[DATA PROVIDED]:
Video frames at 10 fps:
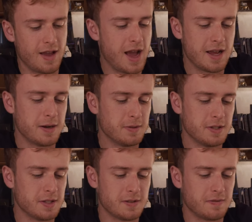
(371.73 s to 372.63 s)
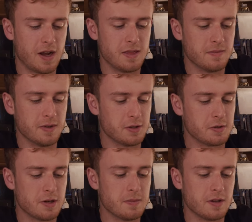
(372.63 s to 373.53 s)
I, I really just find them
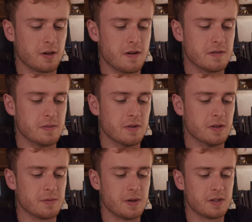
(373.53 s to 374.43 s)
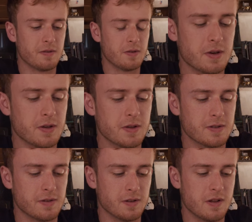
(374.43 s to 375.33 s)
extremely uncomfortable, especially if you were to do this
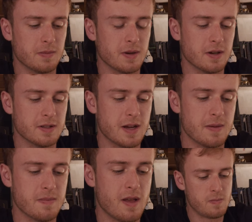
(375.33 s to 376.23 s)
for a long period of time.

...

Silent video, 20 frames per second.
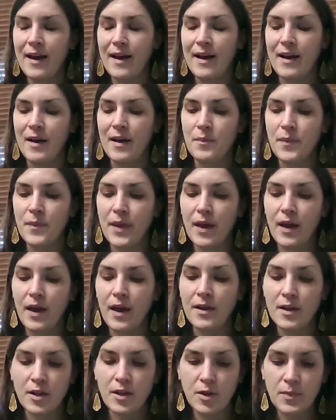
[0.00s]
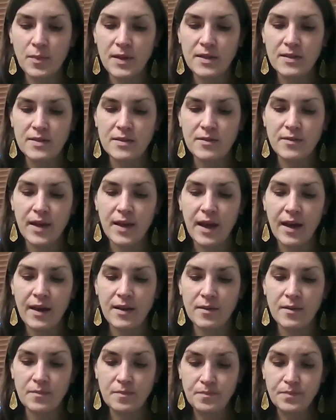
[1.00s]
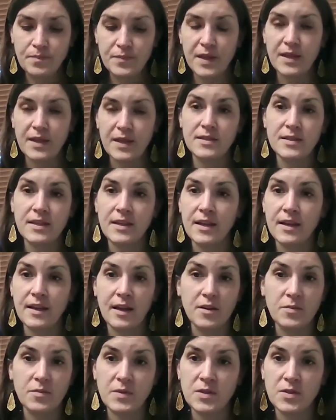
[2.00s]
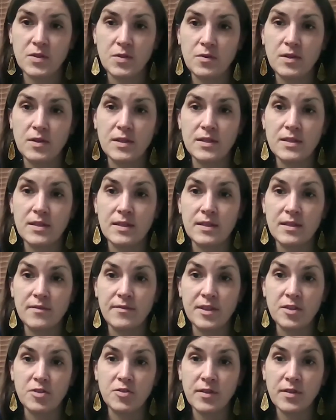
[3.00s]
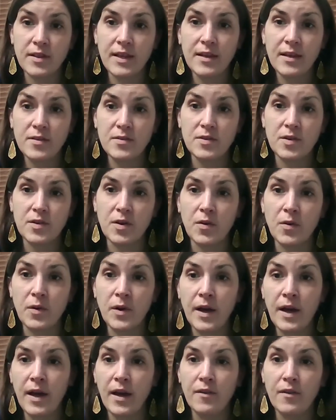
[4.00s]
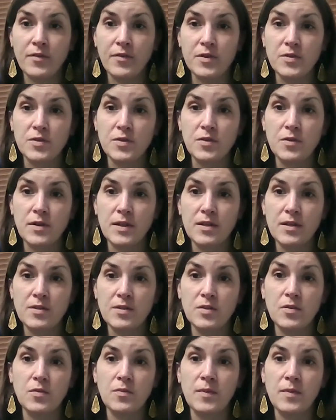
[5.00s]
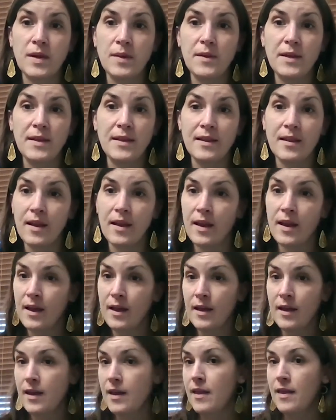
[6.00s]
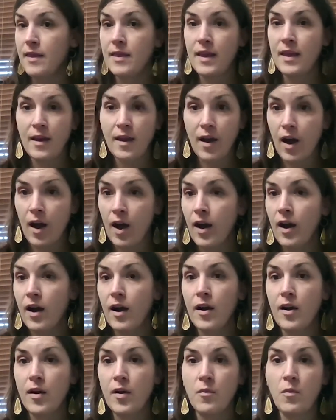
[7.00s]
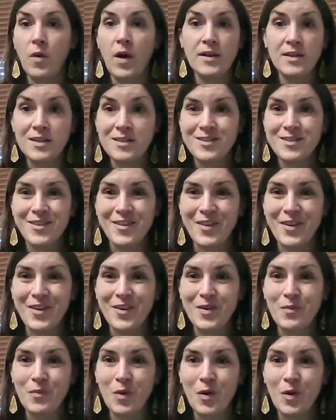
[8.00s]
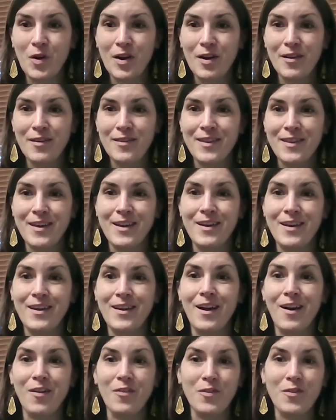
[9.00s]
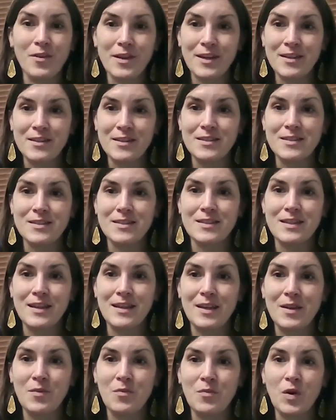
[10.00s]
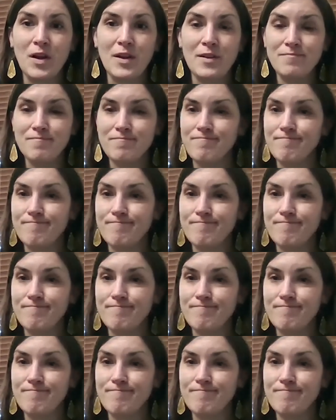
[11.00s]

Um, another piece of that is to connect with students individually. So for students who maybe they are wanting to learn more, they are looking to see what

[WHAT YOU SHOULD DO]: The word to look for is "frames"; copy out every line of the entries that holds it.

[TASK SOLUTION]:
Video frames at 10 fps:
Silent video, 20 frames per second.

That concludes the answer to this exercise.